|
|
|
|
|
by blrs
5359 days ago
|
|
This seems like SIFT (http://en.wikipedia.org/wiki/Scale-invariant_feature_transfo...) in a nutshell. Here’s how image recognition works in a nutshell. It starts with identifying points of interest in an image — the points, lines, and patterns that provide sharp contrasts or really stick out from a bland, featureless background. It’s similar in some ways to how the human eye picks out edges and points by keying off the places where there’s sharp contrast. Then it looks at how these points are related to each other — the geometry of the whole set of points. You could picture it as looking like a constellation of stars, even though really it’s a more sophisticated mathematical model of these points of interest and how they relate.

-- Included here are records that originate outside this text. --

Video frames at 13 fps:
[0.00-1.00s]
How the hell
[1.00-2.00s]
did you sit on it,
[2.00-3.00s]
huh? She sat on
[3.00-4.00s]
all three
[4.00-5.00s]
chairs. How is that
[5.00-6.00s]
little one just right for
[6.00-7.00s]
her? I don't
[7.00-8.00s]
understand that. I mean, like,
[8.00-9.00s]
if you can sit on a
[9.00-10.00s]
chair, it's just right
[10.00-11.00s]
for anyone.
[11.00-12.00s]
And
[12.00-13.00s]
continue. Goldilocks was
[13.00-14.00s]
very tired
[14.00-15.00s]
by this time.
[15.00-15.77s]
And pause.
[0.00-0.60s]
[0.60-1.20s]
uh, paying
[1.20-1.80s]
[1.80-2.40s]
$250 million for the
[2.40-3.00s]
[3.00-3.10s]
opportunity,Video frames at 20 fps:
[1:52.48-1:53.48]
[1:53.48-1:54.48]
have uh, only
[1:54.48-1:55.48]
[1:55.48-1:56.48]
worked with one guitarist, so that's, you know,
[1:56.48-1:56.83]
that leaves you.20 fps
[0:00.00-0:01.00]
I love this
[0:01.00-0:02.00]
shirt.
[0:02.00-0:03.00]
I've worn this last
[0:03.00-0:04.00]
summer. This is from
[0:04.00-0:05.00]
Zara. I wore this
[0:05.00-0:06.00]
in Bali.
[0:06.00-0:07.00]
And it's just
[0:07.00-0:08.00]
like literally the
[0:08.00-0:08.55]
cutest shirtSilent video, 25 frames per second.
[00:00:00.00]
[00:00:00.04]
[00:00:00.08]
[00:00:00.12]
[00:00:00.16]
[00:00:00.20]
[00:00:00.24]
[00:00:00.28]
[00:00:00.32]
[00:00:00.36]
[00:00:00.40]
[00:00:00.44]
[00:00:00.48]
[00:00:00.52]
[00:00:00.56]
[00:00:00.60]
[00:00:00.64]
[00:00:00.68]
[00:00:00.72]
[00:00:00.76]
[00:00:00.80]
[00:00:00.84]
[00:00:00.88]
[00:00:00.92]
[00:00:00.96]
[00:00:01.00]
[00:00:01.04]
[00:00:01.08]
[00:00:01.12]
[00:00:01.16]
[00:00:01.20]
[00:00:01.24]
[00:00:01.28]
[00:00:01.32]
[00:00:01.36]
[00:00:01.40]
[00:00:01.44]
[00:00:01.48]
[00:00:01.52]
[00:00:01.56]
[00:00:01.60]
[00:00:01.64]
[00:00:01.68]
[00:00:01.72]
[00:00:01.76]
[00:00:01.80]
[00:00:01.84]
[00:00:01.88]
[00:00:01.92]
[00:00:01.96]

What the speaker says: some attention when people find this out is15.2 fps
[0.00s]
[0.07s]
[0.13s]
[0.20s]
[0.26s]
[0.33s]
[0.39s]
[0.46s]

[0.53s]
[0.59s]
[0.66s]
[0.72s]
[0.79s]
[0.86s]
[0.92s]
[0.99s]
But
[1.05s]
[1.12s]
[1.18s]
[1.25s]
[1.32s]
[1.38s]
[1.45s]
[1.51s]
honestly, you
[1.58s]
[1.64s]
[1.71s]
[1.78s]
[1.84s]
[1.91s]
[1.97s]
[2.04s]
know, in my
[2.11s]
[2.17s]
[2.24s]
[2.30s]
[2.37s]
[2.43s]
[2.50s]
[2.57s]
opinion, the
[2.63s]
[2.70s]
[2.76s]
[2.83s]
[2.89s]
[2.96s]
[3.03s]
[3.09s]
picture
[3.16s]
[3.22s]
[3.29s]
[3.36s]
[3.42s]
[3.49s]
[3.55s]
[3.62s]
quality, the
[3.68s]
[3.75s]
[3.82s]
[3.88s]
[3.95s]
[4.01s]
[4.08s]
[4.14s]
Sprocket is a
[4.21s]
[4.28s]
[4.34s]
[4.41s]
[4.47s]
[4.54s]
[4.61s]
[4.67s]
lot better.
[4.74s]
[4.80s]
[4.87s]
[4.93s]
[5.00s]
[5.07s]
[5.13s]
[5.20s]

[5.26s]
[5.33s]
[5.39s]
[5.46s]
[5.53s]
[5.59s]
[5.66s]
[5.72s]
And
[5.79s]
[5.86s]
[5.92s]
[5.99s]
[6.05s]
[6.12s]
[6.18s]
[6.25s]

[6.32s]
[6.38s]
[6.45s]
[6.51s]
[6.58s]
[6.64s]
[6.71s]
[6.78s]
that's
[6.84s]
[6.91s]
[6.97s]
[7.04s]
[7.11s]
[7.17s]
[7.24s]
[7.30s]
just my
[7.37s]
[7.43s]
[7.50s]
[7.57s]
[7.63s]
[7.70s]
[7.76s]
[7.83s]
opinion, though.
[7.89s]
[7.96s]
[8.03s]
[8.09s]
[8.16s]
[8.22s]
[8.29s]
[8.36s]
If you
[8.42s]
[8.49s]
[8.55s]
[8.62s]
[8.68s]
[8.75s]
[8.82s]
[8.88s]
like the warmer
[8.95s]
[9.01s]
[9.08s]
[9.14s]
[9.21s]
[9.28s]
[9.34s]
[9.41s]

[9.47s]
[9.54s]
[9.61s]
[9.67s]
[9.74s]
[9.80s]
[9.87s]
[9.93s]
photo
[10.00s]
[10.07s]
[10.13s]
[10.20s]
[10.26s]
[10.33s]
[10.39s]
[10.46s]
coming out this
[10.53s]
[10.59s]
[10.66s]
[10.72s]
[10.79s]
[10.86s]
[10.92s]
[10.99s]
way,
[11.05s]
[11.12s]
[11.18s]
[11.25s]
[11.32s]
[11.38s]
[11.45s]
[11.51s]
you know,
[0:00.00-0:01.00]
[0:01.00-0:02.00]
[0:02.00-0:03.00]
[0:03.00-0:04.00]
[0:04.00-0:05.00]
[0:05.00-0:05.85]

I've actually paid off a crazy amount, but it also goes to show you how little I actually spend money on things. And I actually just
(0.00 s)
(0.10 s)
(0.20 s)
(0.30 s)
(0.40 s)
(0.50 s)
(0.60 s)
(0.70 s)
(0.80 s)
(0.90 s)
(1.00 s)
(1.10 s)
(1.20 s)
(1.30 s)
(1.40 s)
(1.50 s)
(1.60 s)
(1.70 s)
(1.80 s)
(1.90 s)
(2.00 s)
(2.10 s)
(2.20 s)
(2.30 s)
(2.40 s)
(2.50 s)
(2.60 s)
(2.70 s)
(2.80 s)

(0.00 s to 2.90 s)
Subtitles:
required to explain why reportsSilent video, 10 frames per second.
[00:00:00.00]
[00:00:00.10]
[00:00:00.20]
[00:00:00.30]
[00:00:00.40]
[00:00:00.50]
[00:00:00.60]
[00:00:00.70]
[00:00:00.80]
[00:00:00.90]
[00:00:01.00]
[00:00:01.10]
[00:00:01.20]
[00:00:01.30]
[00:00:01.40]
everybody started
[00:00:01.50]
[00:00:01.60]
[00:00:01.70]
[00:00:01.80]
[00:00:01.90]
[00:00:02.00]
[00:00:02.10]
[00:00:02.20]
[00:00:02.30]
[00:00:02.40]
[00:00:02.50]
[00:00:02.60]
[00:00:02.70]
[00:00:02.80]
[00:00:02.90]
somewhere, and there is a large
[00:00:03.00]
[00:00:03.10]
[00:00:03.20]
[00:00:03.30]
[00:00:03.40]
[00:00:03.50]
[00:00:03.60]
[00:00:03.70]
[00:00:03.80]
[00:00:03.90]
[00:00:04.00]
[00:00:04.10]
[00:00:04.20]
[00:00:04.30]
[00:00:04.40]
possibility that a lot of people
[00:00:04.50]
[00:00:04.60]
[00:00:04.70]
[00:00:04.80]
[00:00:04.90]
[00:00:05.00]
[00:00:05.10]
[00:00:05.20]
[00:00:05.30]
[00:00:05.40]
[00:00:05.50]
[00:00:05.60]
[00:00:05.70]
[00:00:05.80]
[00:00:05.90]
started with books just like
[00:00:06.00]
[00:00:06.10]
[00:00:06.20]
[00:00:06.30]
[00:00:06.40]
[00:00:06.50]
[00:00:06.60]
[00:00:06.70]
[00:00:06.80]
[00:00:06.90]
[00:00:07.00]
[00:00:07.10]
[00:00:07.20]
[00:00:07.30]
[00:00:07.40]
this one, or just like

Now it compares that model to all the other models in a huge database. Those other models come from images it has already analyzed from around the web. It looks for a matching model, but it doesn’t have to be a perfect match. In fact, it’s important that it be a bit flexible, so it doesn’t matter if it’s turned around, or shrunken, or twisted a bit. The Taj Mahal still has the basic geometry of the Taj Mahal even if you photograph it from a little bit of a different angle or photograph it lower in the frame. When Google recognizes that it matches that model best, it guesses it’s probably the Taj Mahal. |
|
They do use SIFT (or at least a variant thereof) for finding and describing interest points, but by itself, there is no geometric matching in SIFT. There are various competing approaches on how do it, although in many cases, you can get very good results even without it. (It's very slow to do geometric matching so people often skip that step, or only apply it to the best matches.)
Landmark detection is a recent "hot topic" in computer vision, and given a large enough dataset, it essentially works now for the most part.